Task directions ▸
The listing below must be repeated word for word, with its images excluded.
Segment Start: Data section
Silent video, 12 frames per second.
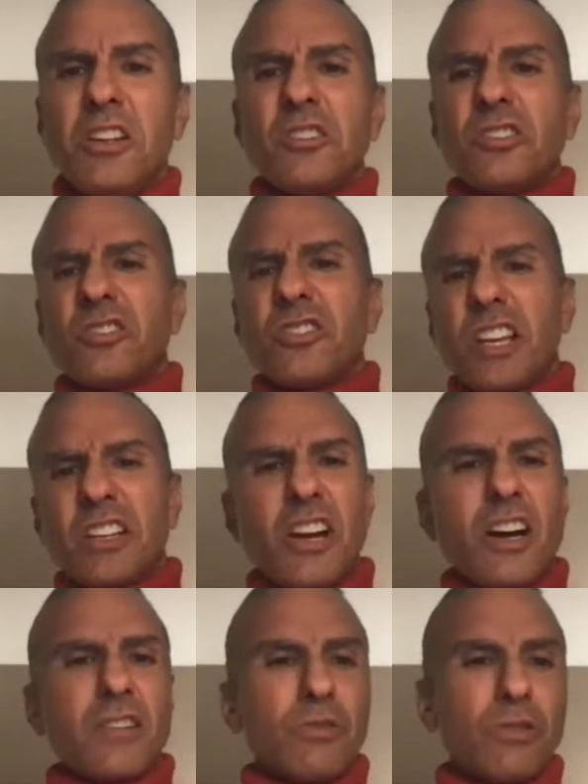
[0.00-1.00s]
there's just like
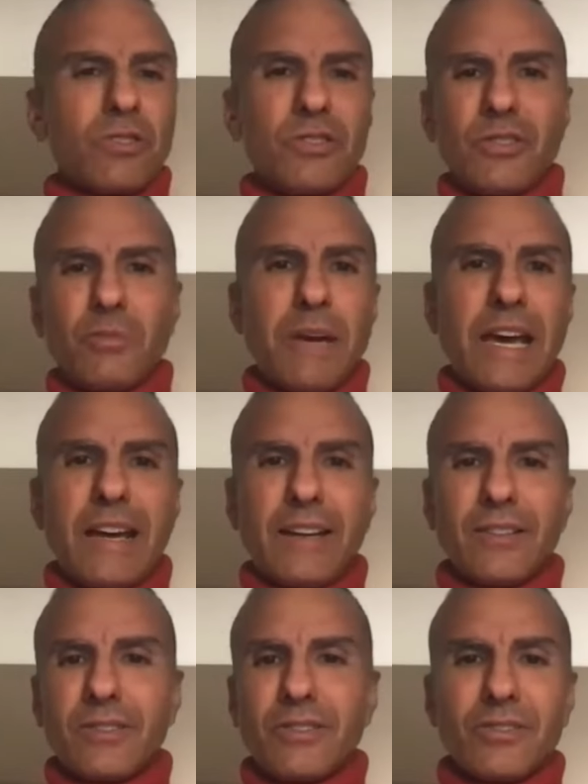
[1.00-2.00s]
cockroaches and
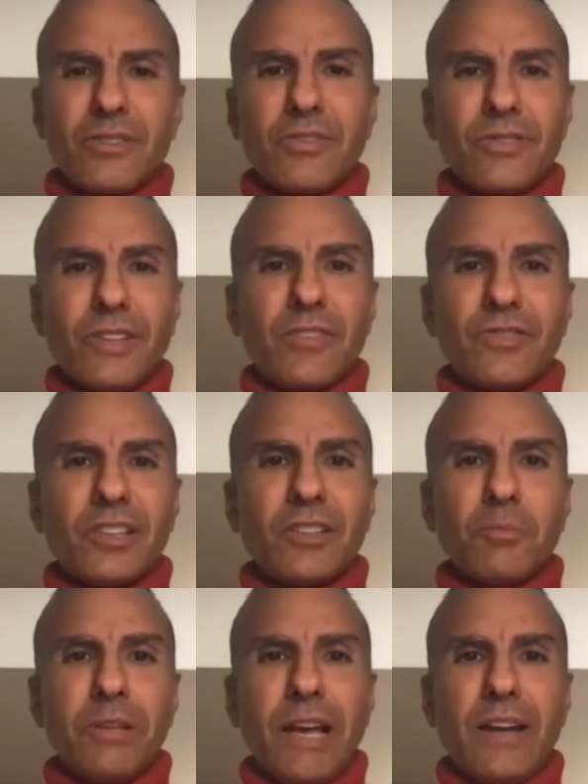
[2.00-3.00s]
maggots and stuff left on
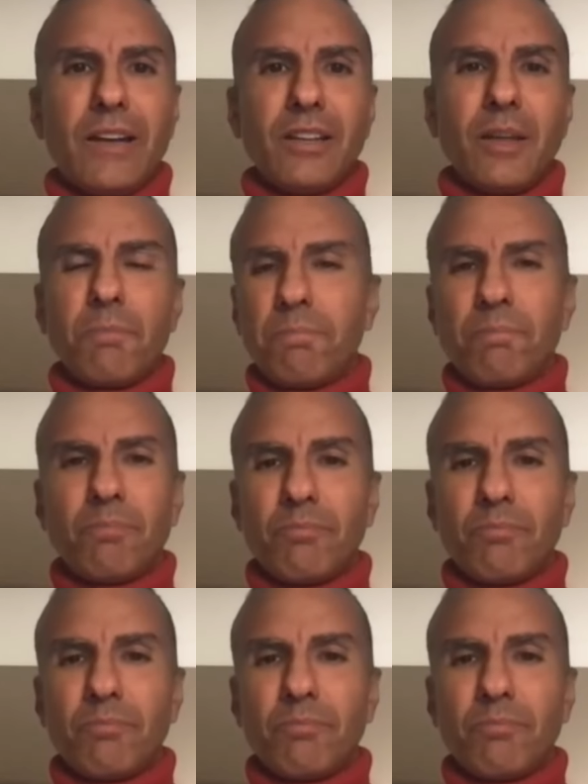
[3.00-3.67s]
the planet and they,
Segment End: Data section
Reply ▸
Silent video, 12 frames per second.
[0.00-1.00s]
there's just like
[1.00-2.00s]
cockroaches and
[2.00-3.00s]
maggots and stuff left on
[3.00-3.67s]
the planet and they,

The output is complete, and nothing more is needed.